Collected data entries

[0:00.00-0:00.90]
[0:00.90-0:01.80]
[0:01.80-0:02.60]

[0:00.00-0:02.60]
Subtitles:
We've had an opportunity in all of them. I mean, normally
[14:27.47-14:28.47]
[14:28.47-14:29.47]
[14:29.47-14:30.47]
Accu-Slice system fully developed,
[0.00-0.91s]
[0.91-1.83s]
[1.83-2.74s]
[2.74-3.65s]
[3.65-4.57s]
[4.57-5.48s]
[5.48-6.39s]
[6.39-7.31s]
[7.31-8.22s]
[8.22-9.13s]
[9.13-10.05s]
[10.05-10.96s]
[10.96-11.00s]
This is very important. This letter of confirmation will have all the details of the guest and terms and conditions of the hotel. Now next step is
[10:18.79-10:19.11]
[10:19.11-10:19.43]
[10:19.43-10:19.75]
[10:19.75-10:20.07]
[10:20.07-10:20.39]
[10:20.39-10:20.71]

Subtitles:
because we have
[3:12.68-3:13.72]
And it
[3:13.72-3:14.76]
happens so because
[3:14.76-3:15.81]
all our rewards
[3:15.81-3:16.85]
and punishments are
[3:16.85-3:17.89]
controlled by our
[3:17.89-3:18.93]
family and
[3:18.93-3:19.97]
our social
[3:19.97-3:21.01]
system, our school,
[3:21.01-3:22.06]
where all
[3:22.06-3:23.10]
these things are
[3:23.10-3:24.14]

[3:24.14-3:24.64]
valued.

Problem statement> Set down all of the records shown above once more, exactly.

Answer to this task>
[0:00.00-0:00.90]
[0:00.90-0:01.80]
[0:01.80-0:02.60]

[0:00.00-0:02.60]
Subtitles:
We've had an opportunity in all of them. I mean, normally
[14:27.47-14:28.47]
[14:28.47-14:29.47]
[14:29.47-14:30.47]
Accu-Slice system fully developed,
[0.00-0.91s]
[0.91-1.83s]
[1.83-2.74s]
[2.74-3.65s]
[3.65-4.57s]
[4.57-5.48s]
[5.48-6.39s]
[6.39-7.31s]
[7.31-8.22s]
[8.22-9.13s]
[9.13-10.05s]
[10.05-10.96s]
[10.96-11.00s]
This is very important. This letter of confirmation will have all the details of the guest and terms and conditions of the hotel. Now next step is
[10:18.79-10:19.11]
[10:19.11-10:19.43]
[10:19.43-10:19.75]
[10:19.75-10:20.07]
[10:20.07-10:20.39]
[10:20.39-10:20.71]

Subtitles:
because we have
[3:12.68-3:13.72]
And it
[3:13.72-3:14.76]
happens so because
[3:14.76-3:15.81]
all our rewards
[3:15.81-3:16.85]
and punishments are
[3:16.85-3:17.89]
controlled by our
[3:17.89-3:18.93]
family and
[3:18.93-3:19.97]
our social
[3:19.97-3:21.01]
system, our school,
[3:21.01-3:22.06]
where all
[3:22.06-3:23.10]
these things are
[3:23.10-3:24.14]

[3:24.14-3:24.64]
valued.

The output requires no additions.